The Ramroop Group contract, worth $185 million, was signed between the former PPP/C government and TVG in 2010 to provide the satellite uplink facility. The government was paying TVG $3.6 million per month in a bundled package for services inclusive of the unlinking cost to the NSS-806 satellite.

In October last year, it was reported that equipment capable of performing the same service was discovered at NCN. However, Minister of Education Dr Rupert Roopnaraine had told this newspaper that TVG would continue to provide satellite uplink services for the Learning Channel until the end of February while NCN worked out its “issues.”

Nagamootoo had recently said that these issues had been resolved, equipment had been installed and was “ready to go countrywide.”

He said that while the February deadline was not met, he was glad that “in March we are marching.”

He had told the National Assembly that two community radio stations in Mabaruma and Lethem with the capacity to link to NCN radio were to be operationalised in 2016 at a cost of $45 million.

Further allocations were made, according to Nagamootoo, to build an access road to the Voice of Guyana (VOG) transmission facility at Onderneeming, West Bank Demerara, so that a previously unused generator could be operationalised.

This position, he echoed yesterday and stressed that all of Guyana will now be able to access the broadcast feed. He hopes that the upcoming Guyana’s 50th anniversary celebrations will be broadcast live.

He pointed out to NCN management that they can now also maximise the use of the satellite link and tap into international advertising as a means of generating income.

The Prime Minister, in thanking persons who contributed to the launch, credited Technical Director of the project Dr.
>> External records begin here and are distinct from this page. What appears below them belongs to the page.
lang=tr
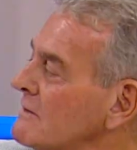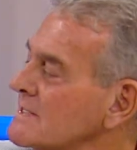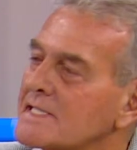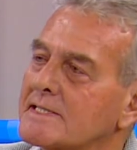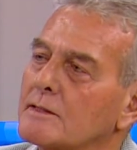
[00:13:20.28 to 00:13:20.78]

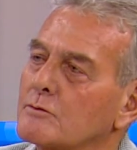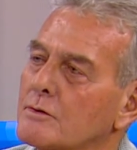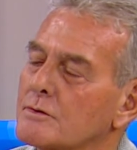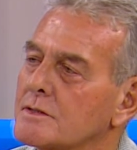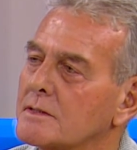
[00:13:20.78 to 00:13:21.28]
varsa stent
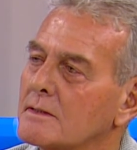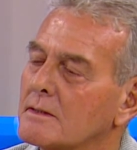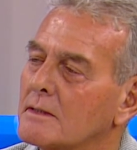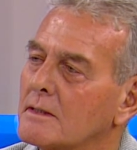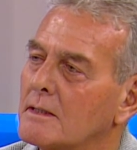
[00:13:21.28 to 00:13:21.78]
koyuyoruz işte.
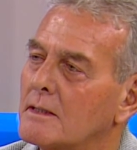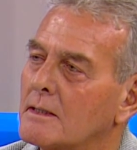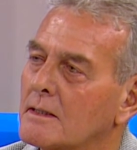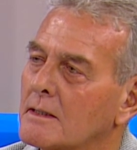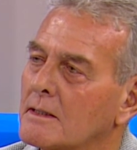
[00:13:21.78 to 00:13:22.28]

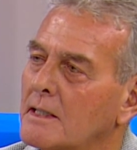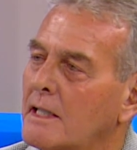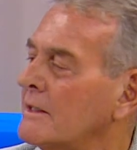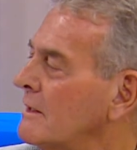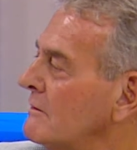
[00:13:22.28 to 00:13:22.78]

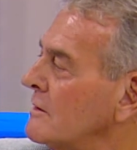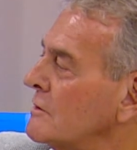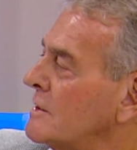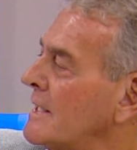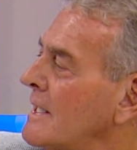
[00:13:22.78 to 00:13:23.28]
Yani
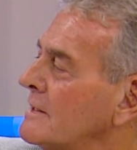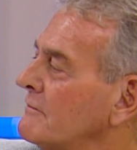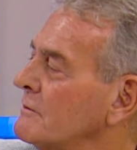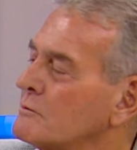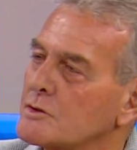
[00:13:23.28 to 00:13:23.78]
genelde
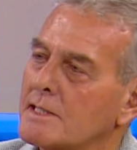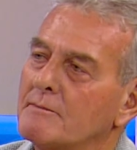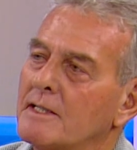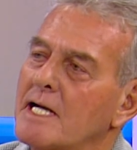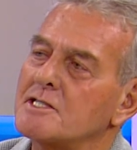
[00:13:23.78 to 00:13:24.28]
fibroz
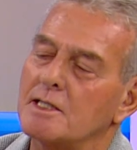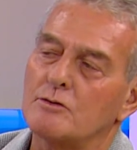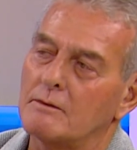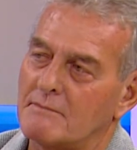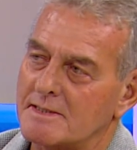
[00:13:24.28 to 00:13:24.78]
hemen her
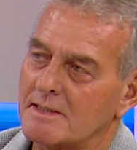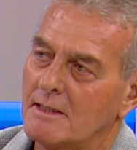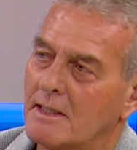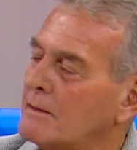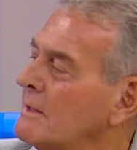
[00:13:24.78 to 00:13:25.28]
şeyde olmaz.
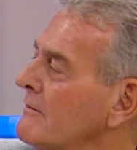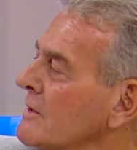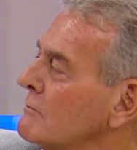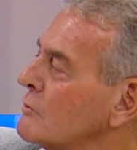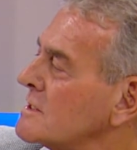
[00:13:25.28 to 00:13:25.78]
Ama
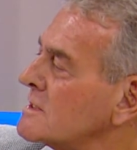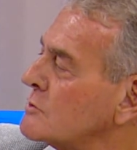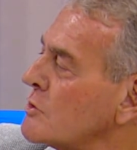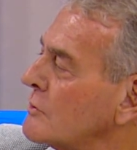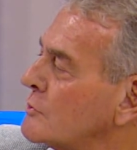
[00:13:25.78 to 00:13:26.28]
burası
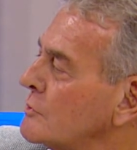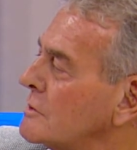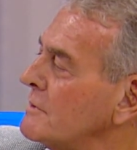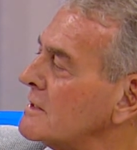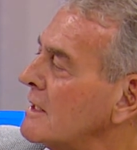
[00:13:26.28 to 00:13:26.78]
çok
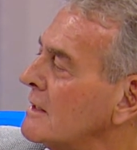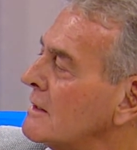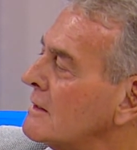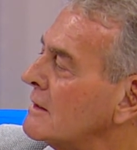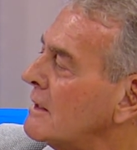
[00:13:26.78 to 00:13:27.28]
kötü bir
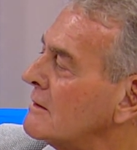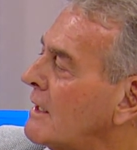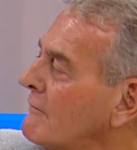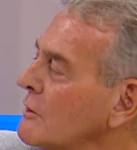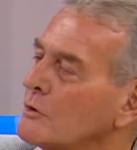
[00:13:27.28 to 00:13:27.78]

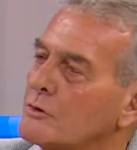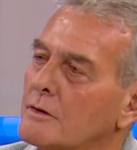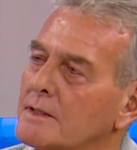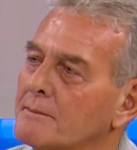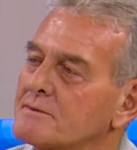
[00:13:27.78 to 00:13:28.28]
hava
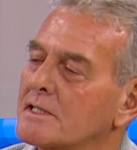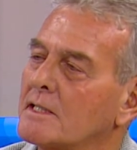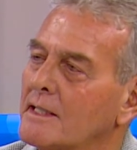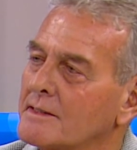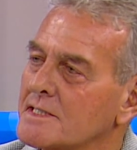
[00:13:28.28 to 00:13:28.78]
yolu yapısı
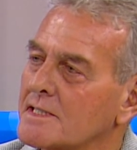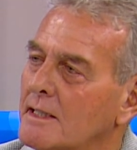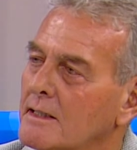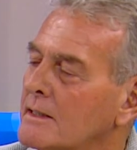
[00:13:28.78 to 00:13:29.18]
kaldıysa,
Seeta Shah Roath for convincing government that the project could be achieved.

Dr Roath said yesterday that The Guyana Learning Channel Trust creates and acquires its formal and informal curriculum-based educational content at the National Centre for Educational Resource Development (NCERD), as part of the Ministry of Education’s Distance Learning Multimedia output.

“The audio video signal of this content is transmitted terrestrially from our Kingston master site with a power that allows the signal to be received by a receiving antenna at the site of a teleport within Georgetown. Having received that signal, it is transported to a satellite via an Earth Station Teleport capable of transmitting audio-video signals. The selected satellite in turn broadcasts that signal with a known frequency that can be picked up with relevant receiving systems along the footprint of the particular satellite, anywhere in Guyana, South and North America etcetera,” Dr Roath explained.
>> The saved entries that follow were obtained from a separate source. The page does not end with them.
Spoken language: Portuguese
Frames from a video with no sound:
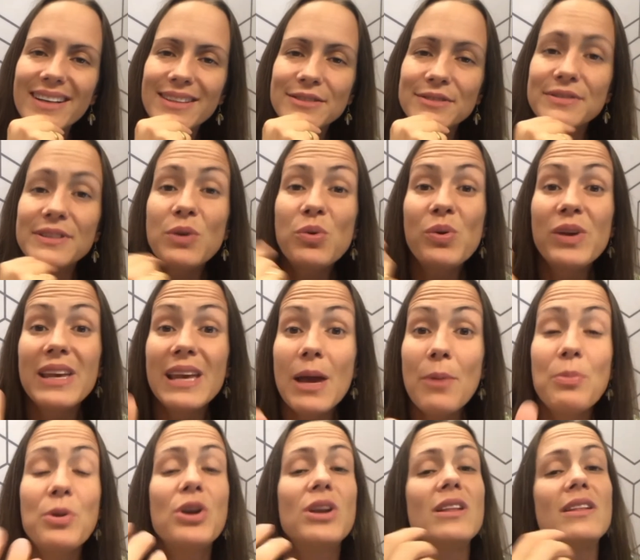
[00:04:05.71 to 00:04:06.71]
vê o que é
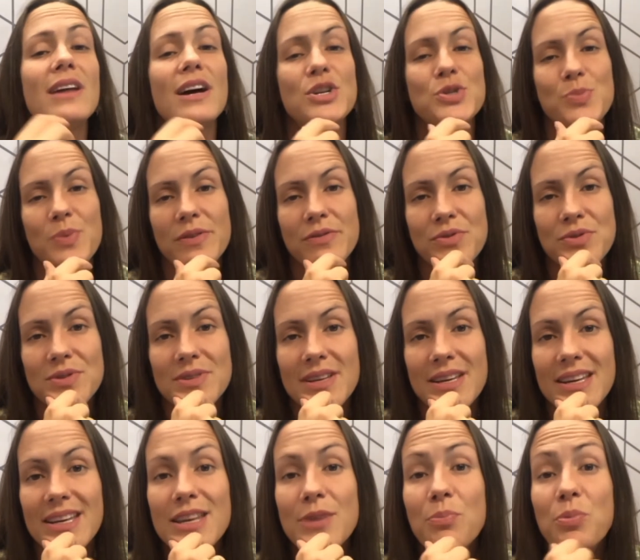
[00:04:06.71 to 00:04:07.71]
prioridade para
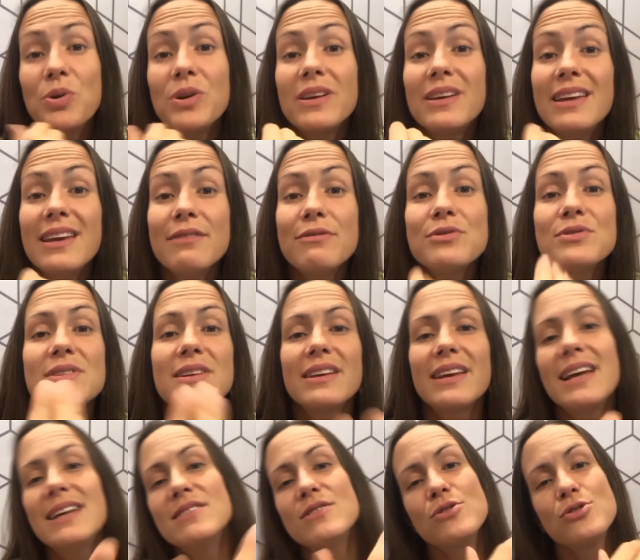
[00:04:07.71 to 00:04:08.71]
você e por que você
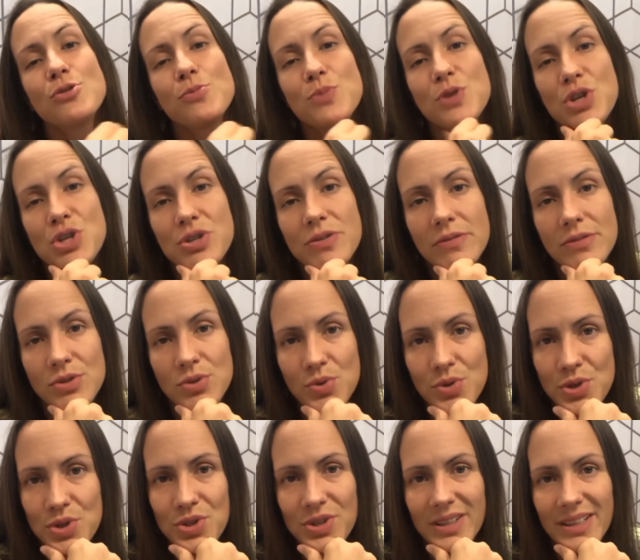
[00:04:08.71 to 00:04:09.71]
quer esses objetivos
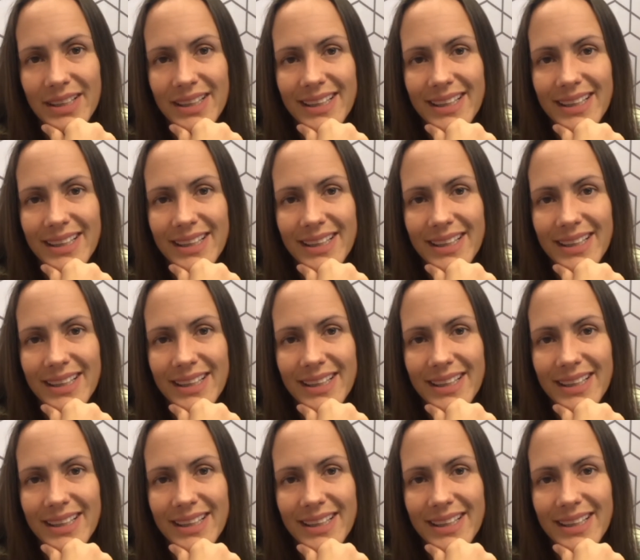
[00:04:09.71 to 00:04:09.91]
hoje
“This reach was confirmed in the past as we have even received requests for content usage, accessed directly from the satellite – from Finland, the United Kingdom, Brazil and Suriname to mention a few. There have also been requests for international advertising on our station through our satellite broadcasts. Of course we are non-commercial, so did not follow up on those. And our locally produced content is registered under Creative Commons and can be used for educational purposes with no copyright issues as long as it is shown intact with no changes whatsoever,” she added .

She said that in the second phase of this project, her group will develop the capability of transporting radio signals in Region 1 as the Ministry of Education is preparing to continuously transmit the Interactive Radio Broadcasts (IRI) and Broadcasts to Schools in Port Kaituma and possibly Matthews Ridge. NCERD has also offered to facilitate NCN at some of their locations for both radio and television if they so desire.

“NCN will also be collaborating with international consultants to expand the current teleport system just completed, now capable of transmitting one channel, to transmitting multiple channels thus facilitating a countrywide reach of both TV and Radio for NCN. Through training and additional equipment, NCN will then have the capability to operate a full multichannel teleport to the satellite for its own use and possibly other customers if they so desire,” she said.